Крынкин ушел. Вермель вскрыл телеграмму, прочел ее и уставился за окно, где мерно стучали в тумане капли.
— Ах, Миша, Миша! — вздохнул он. — Что за свинство, ей-богу!
— Что ты там бормочешь? — спросил из соседней комнаты Швейцер.
— Что, что! — рассердился Вермель. — Ты только послушай! Татьяна Андреевна и Миша выехали из Новосибирска. Понимаешь? Сегодня могут быть здесь. А Миша — форменный негодяй. Больше месяца живет в Ленинграде, а мне об этом — ни слова!
— Ты же сам знаешь, что из Ленинграда телеграммы почти не идут.
— Не идут? — переспросил Вермель. — Ты уверен? А Татьяне небось дал знать, что жив и приезжает. Знаем мы эти фокусы! Все вы эгоисты. И даже ты, Семен. Да, даже ты! Хотя у тебя и ангельский характер.
Вермель пошел разыскивать Машу и Марию Фран-цевну, чтобы сообщить им новость.
Тотчас на Шестой даче началась суета. Мария Францевна — она уже работала в пионерском лагере экономкой — стала готовить печенье из своей заповедной муки. Серафима Максимовна с Машей прибрали наверху в мезонине небольшую дощатую комнату для Татьяны Андреевны. Пахомова решили поселить вместе с Вермелем.
— Вот такая же комната была у мамы в Новгороде, — сказала Маша. — Под самой крышей. Как голубятня.
Мария с Мануэлем и другими мальчиками принесли из леса первые фиалки. Они пахли слабо и свежо. Фиалки поставили на подоконнике у Татьяны Андреевны.
По подсчетам Вермеля, Татьяна Андреевна и Пахомов должны были приехать к часу дня. Но все подсчеты разрушались одним обстоятельством — переправой на пароме через горную реку Катунь. Неизвестно, сколько времени надо будет дожидаться этого парома. Если на Катуни начинался ветер, то паром переставал ходить. Бывали случаи, что из-за ветра люди сидели на берегу Катуни по два-три дня.
К вечеру Вермель ушел с Машей на околицу Белокурихи, за мост. Оттуда уже начиналась и тянулась до Бийска степь. Вермель сел на кучу щебня. Земля шуршала, впитывала весеннюю воду.
— Ну что? — спрашивал Вермель. — Да ты слушаешь или нет?
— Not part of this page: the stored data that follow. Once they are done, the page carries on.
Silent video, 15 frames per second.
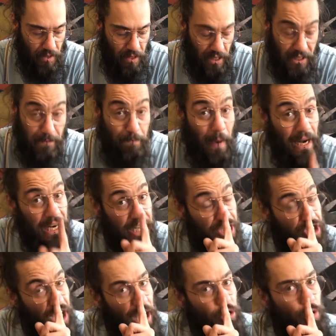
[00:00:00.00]

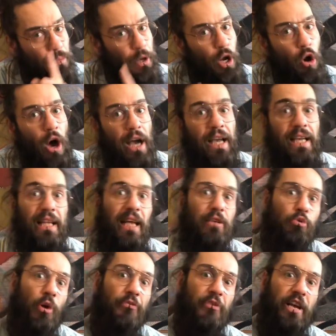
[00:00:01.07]
Spalleggiato però anche da
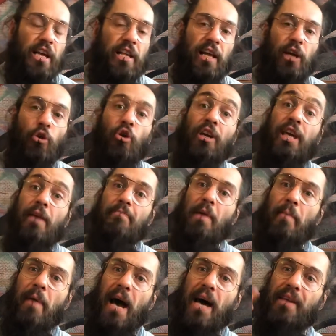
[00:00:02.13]
sua figlia, nonché
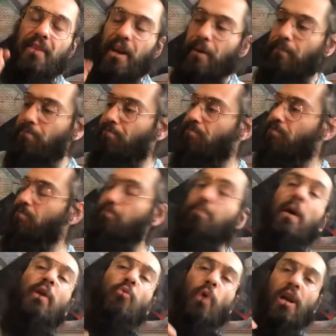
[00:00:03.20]
mia madre.
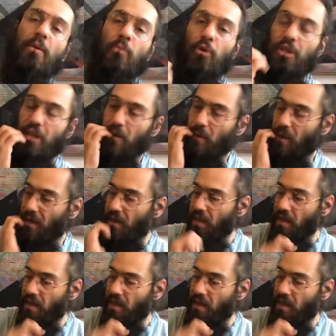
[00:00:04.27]
Per quale motivo?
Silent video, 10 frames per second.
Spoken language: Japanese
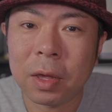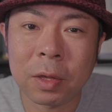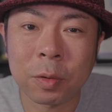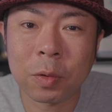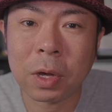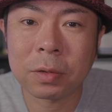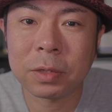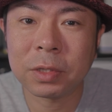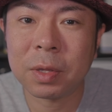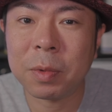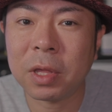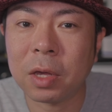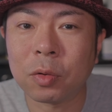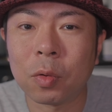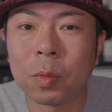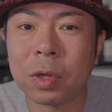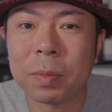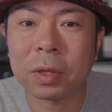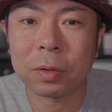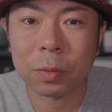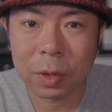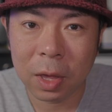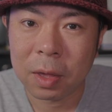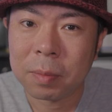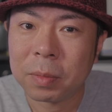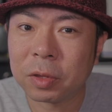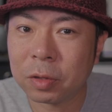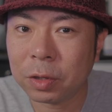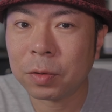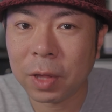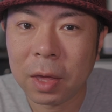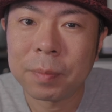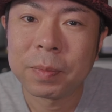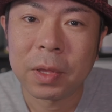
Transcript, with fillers: 映像を確認してみたいと思いますので、まあ、次のね、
— Я очень хорошо слушаю, — отвечала Маша. — Ничего нету.
Дорога была сухая. Маша прошла вперед, пока Вермель не скрылся в темноте. Тогда Маша легла на дорогу и прижала ухо к земле. Она знала, что так в старые времена распознавали далекий топот копыт. Но ни топота копыт, ни шума машины Маша не услышала.